TL;DR – Black students at Emory University kindly request that the anonymous messaging app, Yik Yak be banned on campus, due to incidents of students anonymously making racist comments
Man, who would’ve guessed that if people were given the shroud of anonymity on the internet, they might just say some critical things! Who would’ve also guessed that in spite of the idealistic world full of equality for all, that there still exists, racism? Who knew??
Not that I’m condoning the behavior in question here, but honestly these students must be new, to like, modern society. I’m also not saying that they should sit around and take it, when racists are capitalizing on the veil of anonymity and saying some racist garbage, but the harsh reality is that shit is most certainly nothing new.

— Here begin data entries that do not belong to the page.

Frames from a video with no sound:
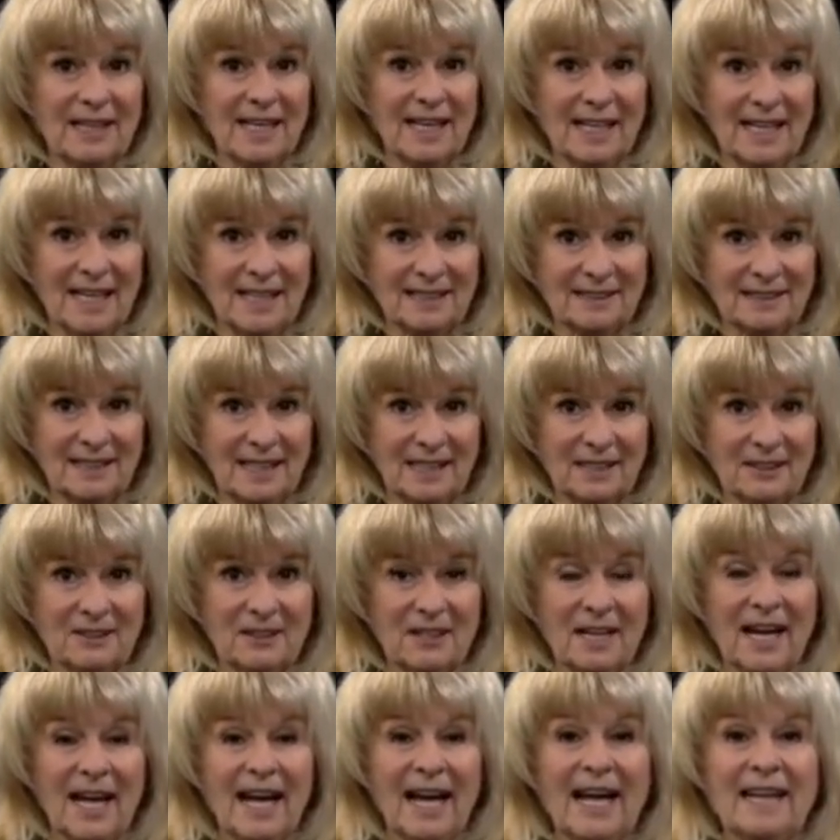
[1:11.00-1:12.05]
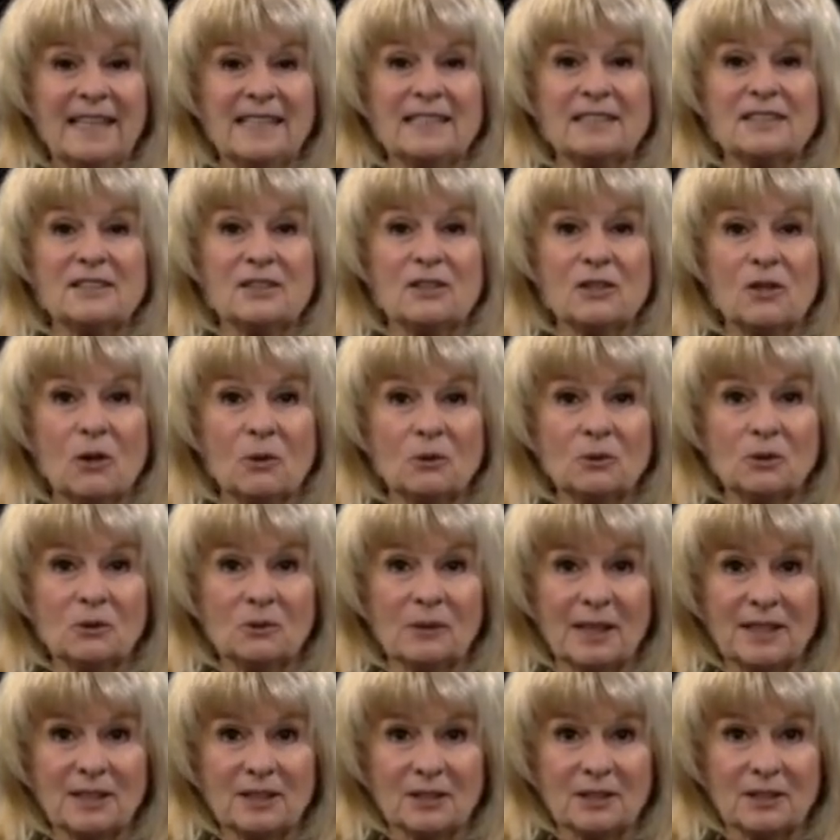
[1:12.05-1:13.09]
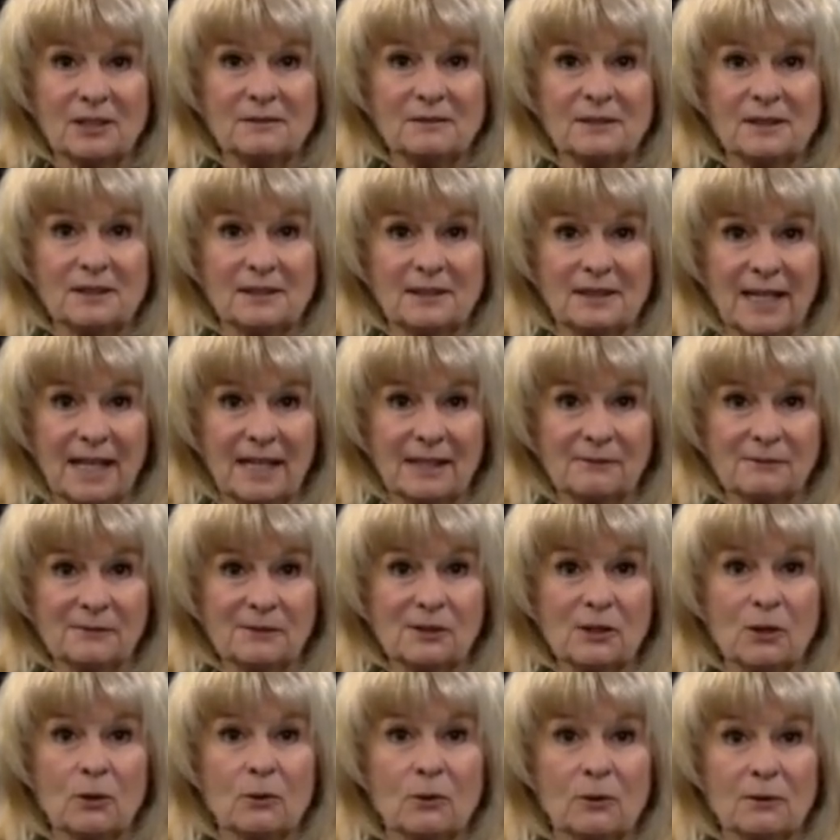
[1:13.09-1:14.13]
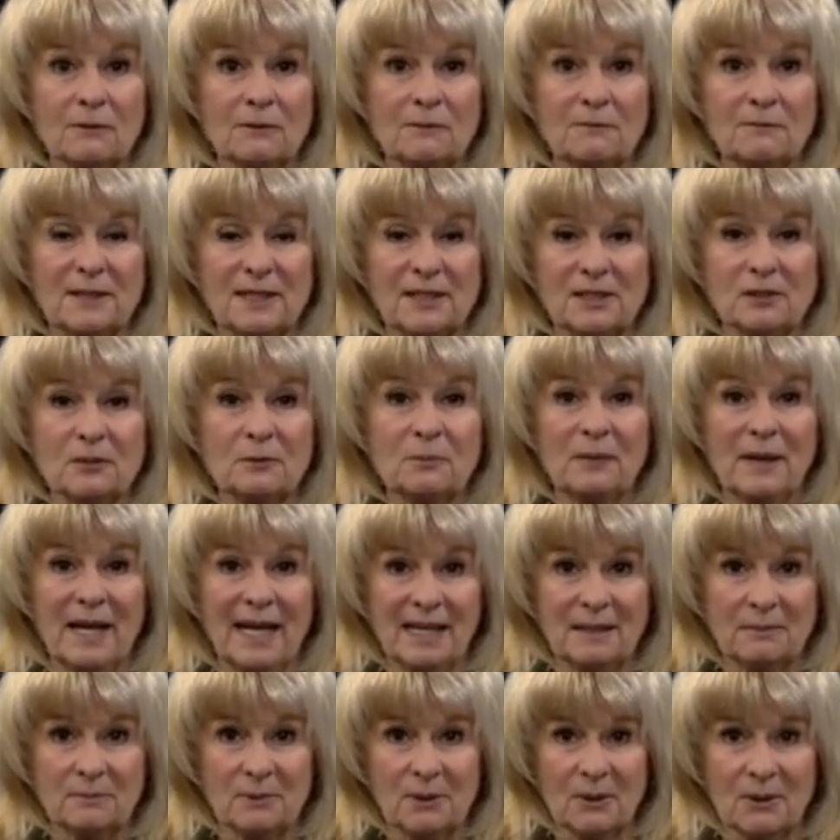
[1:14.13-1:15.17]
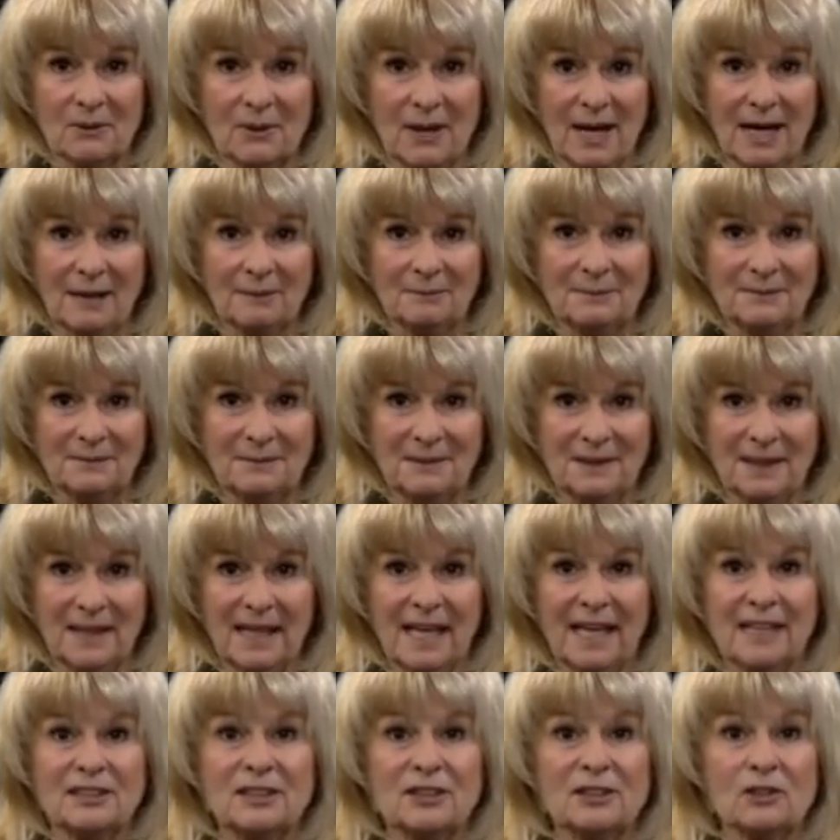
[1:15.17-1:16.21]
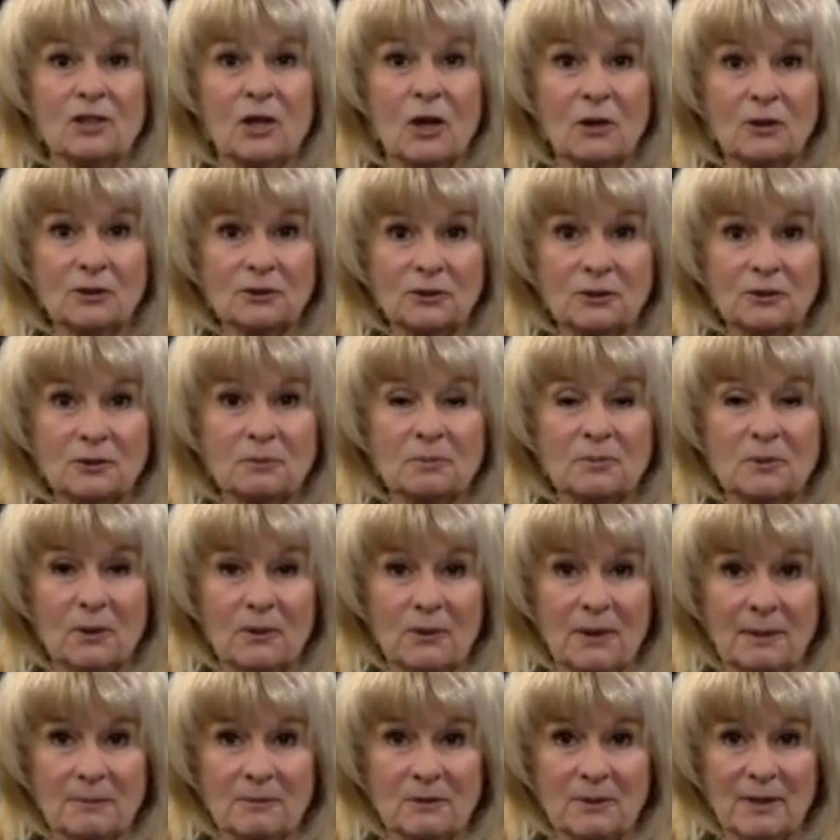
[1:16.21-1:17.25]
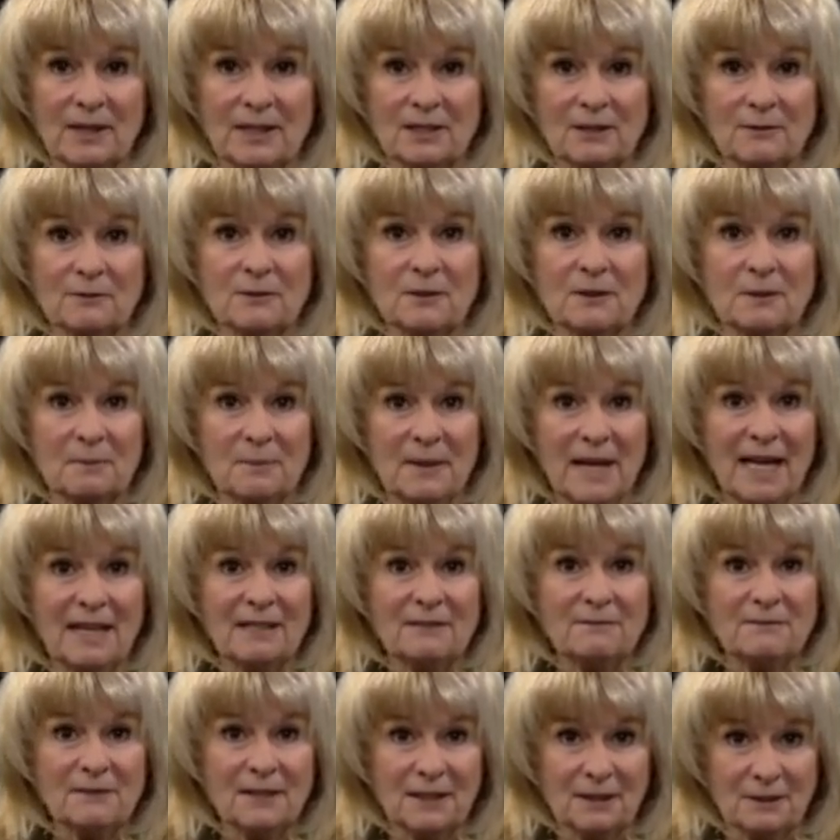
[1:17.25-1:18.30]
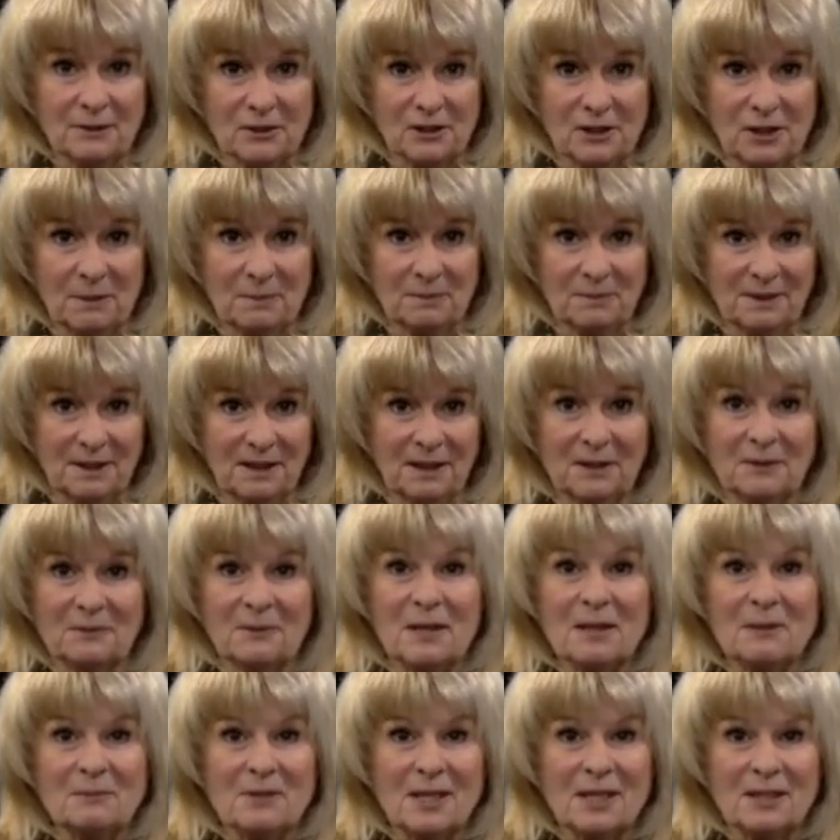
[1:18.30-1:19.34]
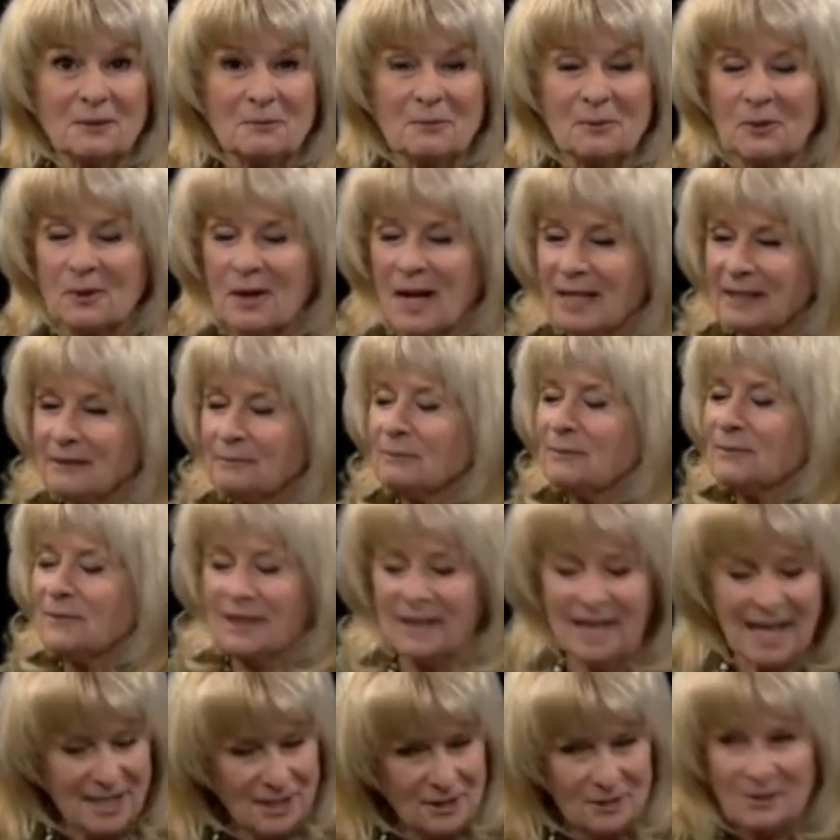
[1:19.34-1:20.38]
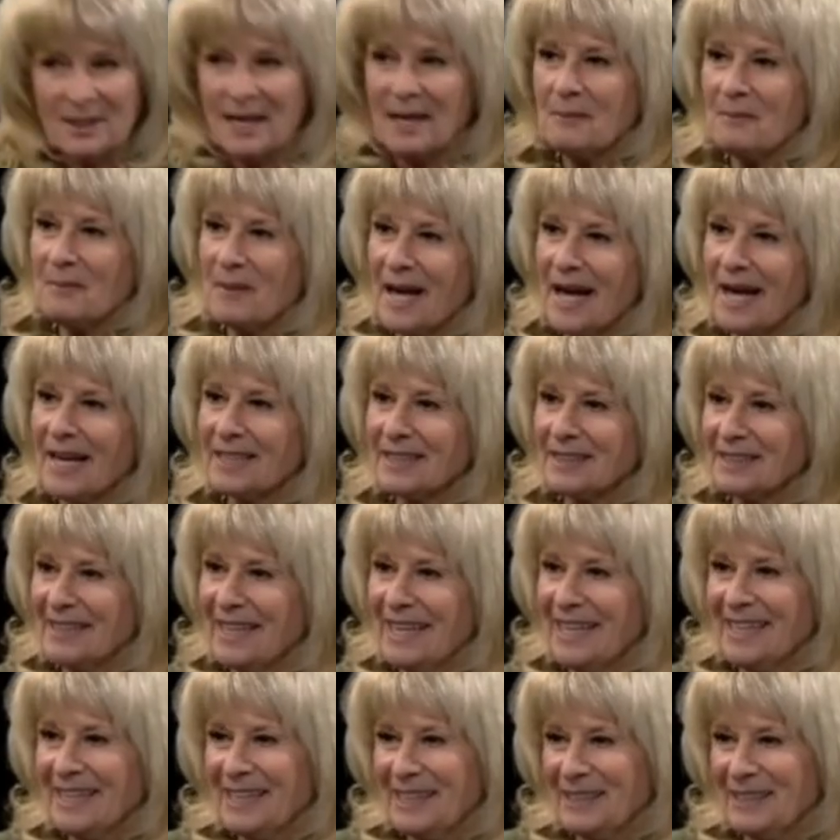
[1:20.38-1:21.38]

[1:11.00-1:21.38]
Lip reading: headache center and is the co-director of the Stanford Oral Facial Pain Program. And she's also the program director for the Pain Fellowship. Welcome, Dr. Barad. Glad you came back. Thank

Yes, it’s definitely frightening that people still have thoughts like the things they’re anonymously voicing, but at the same time, lots of it is nothing that lots of people haven’t thought before, whether or not they’ll admit it. For those who don’t want to click the link, or delve deeper into the story yourselves, basically a lot of Yik Yak users are saying some racially critical things, but they’re also not going too far off the deep end; lots of commentary about perceived hypocrisy, as well as concerns over #BlackLivesMatter. From what I’ve seen, nobody’s going for the low-hanging fruit, and there’s still an air of thought behind the things being said, even though that at the root of it, there still exists racism.
Going after Yik Yak themselves isn’t going to solve anything, because if there’s one thing that young, college-age students hate more than anything these days, its attempts at suppression of the first amendment. Even if there is success at getting a geofence put around Emory campus from using Yik Yak, people will simply find an alternative to it, so they can continue on making veiled remarks about black people, if not worse, once they realize that an attempt to censor has come into play.
It is unfortunate that people are taking advantage of an anonymous sounding board, but putting a spotlight onto this whole situation isn’t going to help anything at all. If anything, now more people have now heard of Yik Yak, what they’re capable of getting away with doing on Yik Yak, and it’s just going to usher in a new wave of trolls and troll-like behavior.
If black activists didn’t turn this into “a black thing,” then Yik Yak would’ve remained as the app that the psycho Japanese-American girl used to falsify a massacre threat to the very same campus, and ain’t nobody would’ve wanted to copycat that, because like in her case, you can and very likely will, get caught for it.